Regular expression to match all characters between

2019-03-09 15:33发布

问题:

I'm using sublime text 2 editor. I would like to use regex to match all character between all h1 tags.

As of now i'm using like this

<h1>.+</h1>

Its working fine if the h1 tag doesn't have breaks.

I mean for

<h1>Hello this is a hedaer</h1>

its working fine.

But its not working if the tag look like this

<h1>
   Hello this is a hedaer
</h1>

Can someone help me with the syntax?

回答1:

By default . matches every character except new line character.

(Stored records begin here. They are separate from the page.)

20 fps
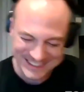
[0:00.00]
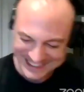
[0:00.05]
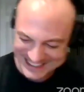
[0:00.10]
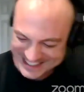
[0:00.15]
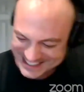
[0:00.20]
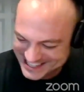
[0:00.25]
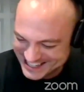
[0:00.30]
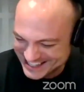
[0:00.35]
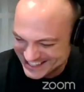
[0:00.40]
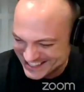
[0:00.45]
Like
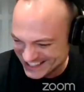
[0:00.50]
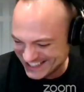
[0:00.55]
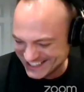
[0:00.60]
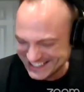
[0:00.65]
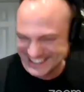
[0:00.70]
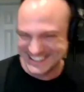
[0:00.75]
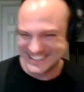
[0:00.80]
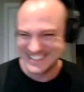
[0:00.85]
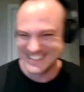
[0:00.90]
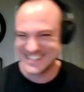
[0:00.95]
this
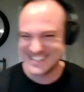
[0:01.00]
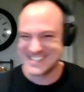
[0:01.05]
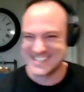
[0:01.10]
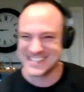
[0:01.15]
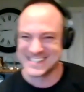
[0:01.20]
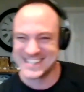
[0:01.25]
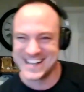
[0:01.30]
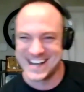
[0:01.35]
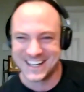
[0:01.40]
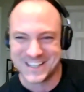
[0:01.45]

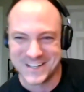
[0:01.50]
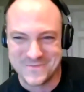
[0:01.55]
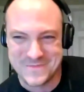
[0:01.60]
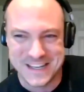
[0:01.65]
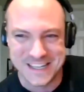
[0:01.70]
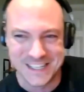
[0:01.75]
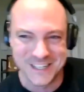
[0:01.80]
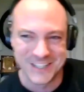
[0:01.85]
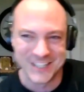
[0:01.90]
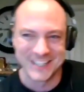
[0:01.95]
is not gonna
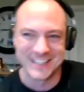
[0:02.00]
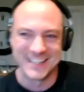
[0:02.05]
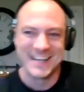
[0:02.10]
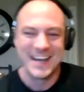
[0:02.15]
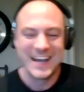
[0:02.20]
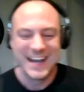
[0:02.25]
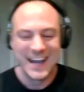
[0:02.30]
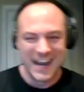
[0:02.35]
be good.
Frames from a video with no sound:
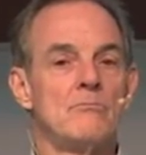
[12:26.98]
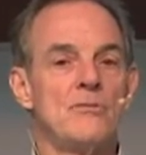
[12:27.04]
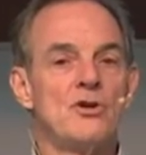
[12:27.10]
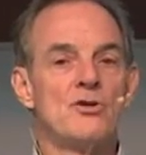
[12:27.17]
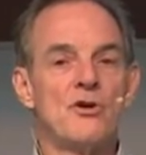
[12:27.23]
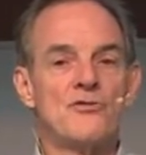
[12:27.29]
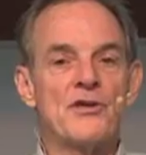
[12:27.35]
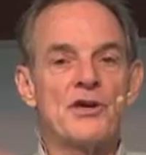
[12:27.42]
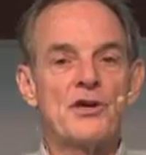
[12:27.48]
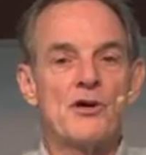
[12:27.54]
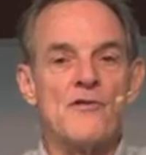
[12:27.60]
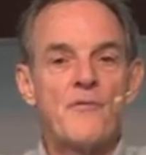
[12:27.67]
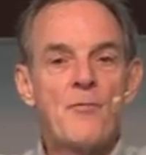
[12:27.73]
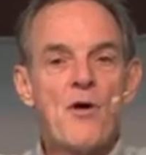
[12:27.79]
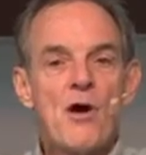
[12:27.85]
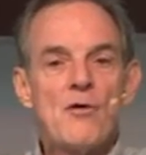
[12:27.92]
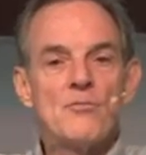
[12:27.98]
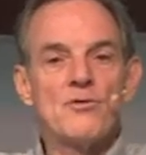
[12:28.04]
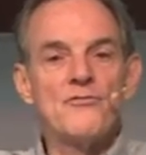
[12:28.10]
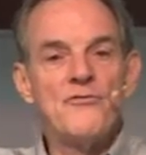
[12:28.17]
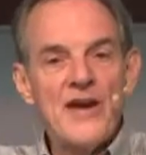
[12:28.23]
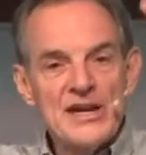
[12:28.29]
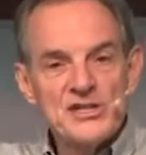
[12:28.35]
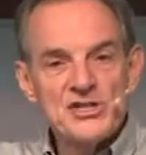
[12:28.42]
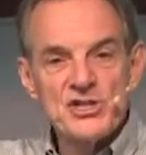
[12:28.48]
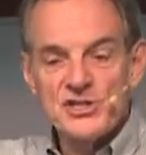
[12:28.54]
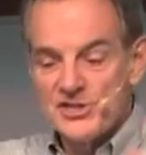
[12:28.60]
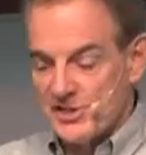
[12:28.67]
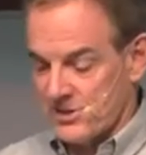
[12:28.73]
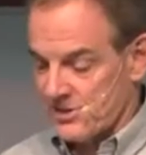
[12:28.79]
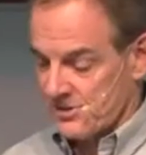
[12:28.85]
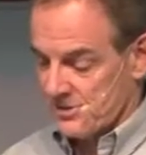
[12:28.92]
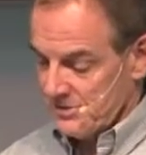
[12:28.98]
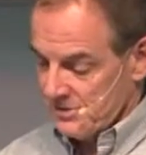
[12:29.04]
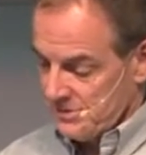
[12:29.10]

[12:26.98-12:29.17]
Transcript: you don't think you have a problem with vengeance,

In this case, you will need DOTALL option, which will make . matches any character, including new line character. DOTALL option can be specified inline as (?s). For example:

(?s)<h1>.+</h1>

However, you will see that it will not work, since the default behavior of the quantifier is greedy (in this case its +), which means that it will try to consume as many characters as possible. You will need to make it lazy (consume as few characters as possible) by adding extra ? after the quantifier +?:

(?s)<h1>.+?</h1>

Alternatively, the regex can be <h1>[^<>]*</h1>. In this case, you don't need to specify any option.



回答2:

Since this question is the top Google results search for a regex trying to find all the characters between an h1 tag I thought I would give that answer as well. Since that was what I was looking for.

(?s)(?<=<h1>)(.+?)(?=</h1>)

That regex, if used on a sample text like <h1>A title</h1> <p>Some content</p> <h1>Another title</h1> will only return A title.